Akciğer metastazını tespit etmek için, kalın bir karton kağıt kullanarak primer tümörün güçlü sinyalini örtün ve akciğerlerin sadece ventral tarafını kameraya doğru maruz bırakın. Daha önce açıklandığı gibi aynı parametreleri kullanarak görüntüyü yakalayın. Meme kanseri hücre hatları, floresan GFP'yi eksprese eden bir lentivirüs vektörü ile enfekte edildi ve FAC sıralamasına tabi tutuldu.
GFP-pozitif hücreler enfeksiyondan iki gün sonra sıralandı, floresan mikroskopla kaplandı ve görselleştirildi. İn vitro lusiferaz aktivitesi, lusiferaz aktivite düzeylerinde hücre sayısına bağlı bir artış ile doğrulandı. Ek olarak, lusiferaz aktivitesi ile hücre sayısı arasında doğrusal bir korelasyon bulundu.
Meme kanseri hücre hatları enjekte edildikten sonra, fareler tümör büyüme kinetiğini belirlemek için her iki haftada bir biyolüminesans okumasına tabi tutuldu. Tümör büyüme kinetiği, MDA-MB-231 hücre hatlarında, daha az agresif hücre hatları olan MCF-7 ve MDA-MB-468'den daha hızlıydı. Lüminesans aktivitesi üç hücre hattı için ölçüldü.

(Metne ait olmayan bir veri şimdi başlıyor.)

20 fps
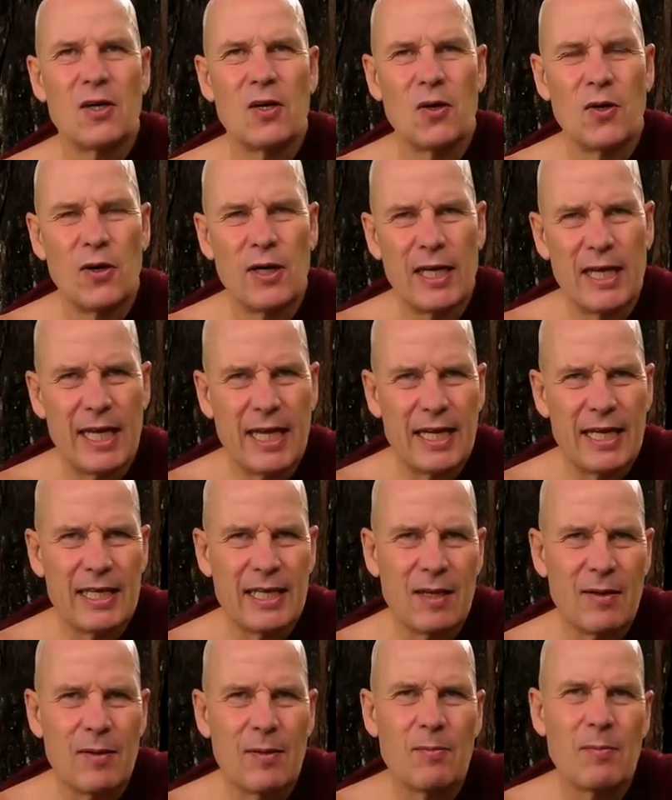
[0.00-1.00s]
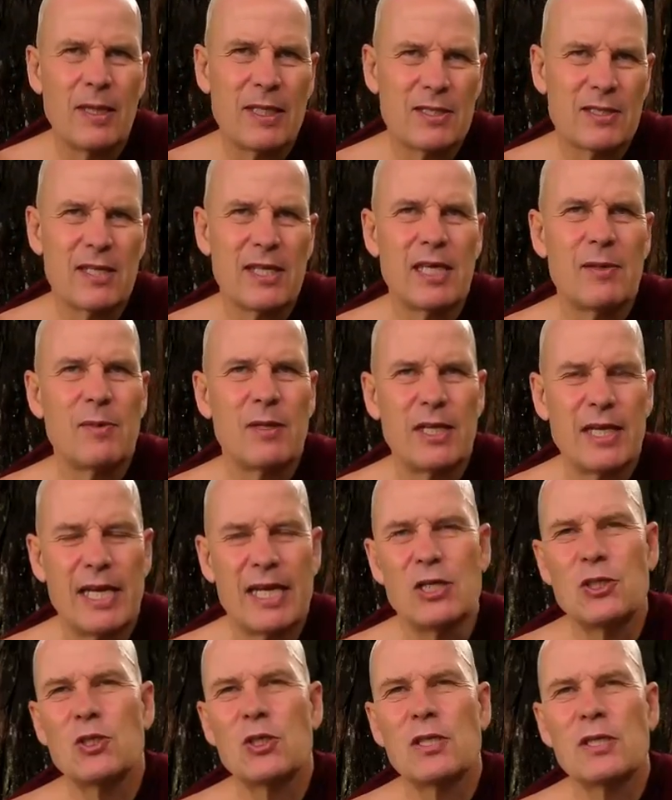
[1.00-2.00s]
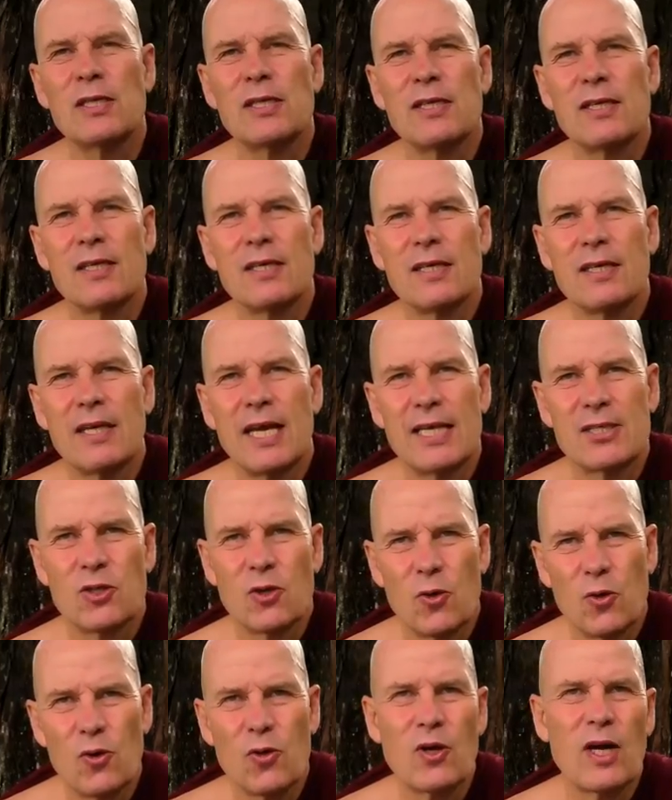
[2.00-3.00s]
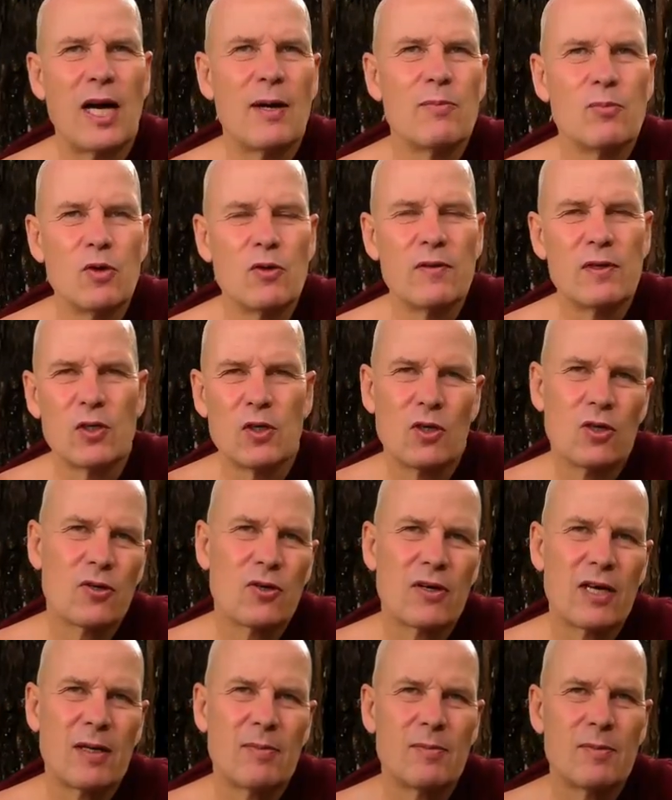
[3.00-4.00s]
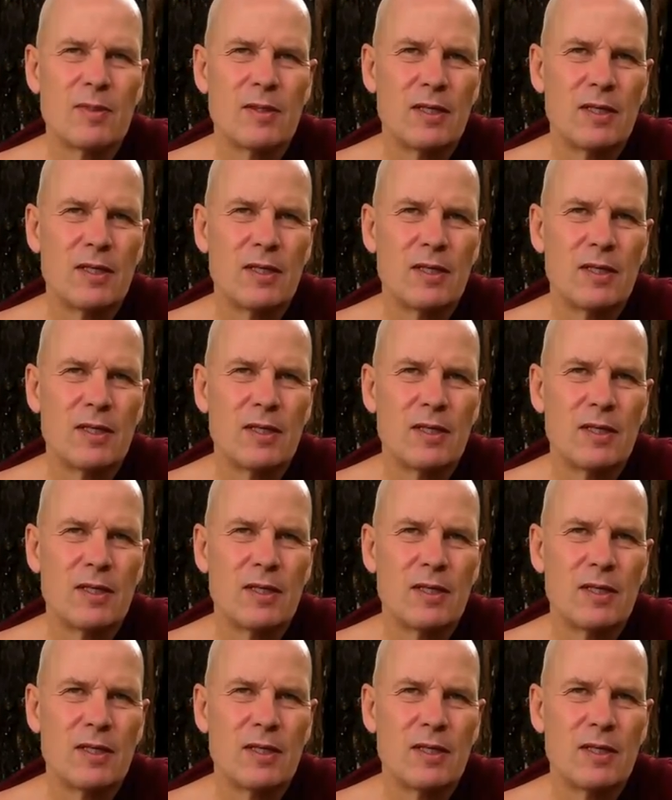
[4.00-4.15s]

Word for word: or in a mental emanation, as a hologram, moving hologram,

Enjeksiyondan altı hafta sonra, hasat edilen tümörlerin GFP ekspresyonunu koruduğu bulundu. Ayrıca, tüm farenin akciğerinden gerçek zamanlı olarak pozitif biyolüminesans okumaları elde edildi. Pozitif metastatik kolonileri doğrulamak için akciğer toplandı ve GFP ve biyolüminesans için metastatik koloniler gözlendi.
Enjeksiyon işlemini gerçekleştirirken dikkatli olmak daha önemlidir. Yanlış enjeksiyon, tümör büyüme hızında sapmaya veya tümör yokluğuna neden olabilir. GFP ekspresyonunu saptayarak, akciğer metastazını in vivo ve ex vivo olarak inceleyebiliriz.
Ek olarak, immünohistokimya tabanlı boyama ile akciğerlerin histopatolojisini de inceleyebiliriz. Bu teknik, ilaç etkinliği çalışmalarının etkisi gibi yeni soruları keşfetmek için yararlı olabilir.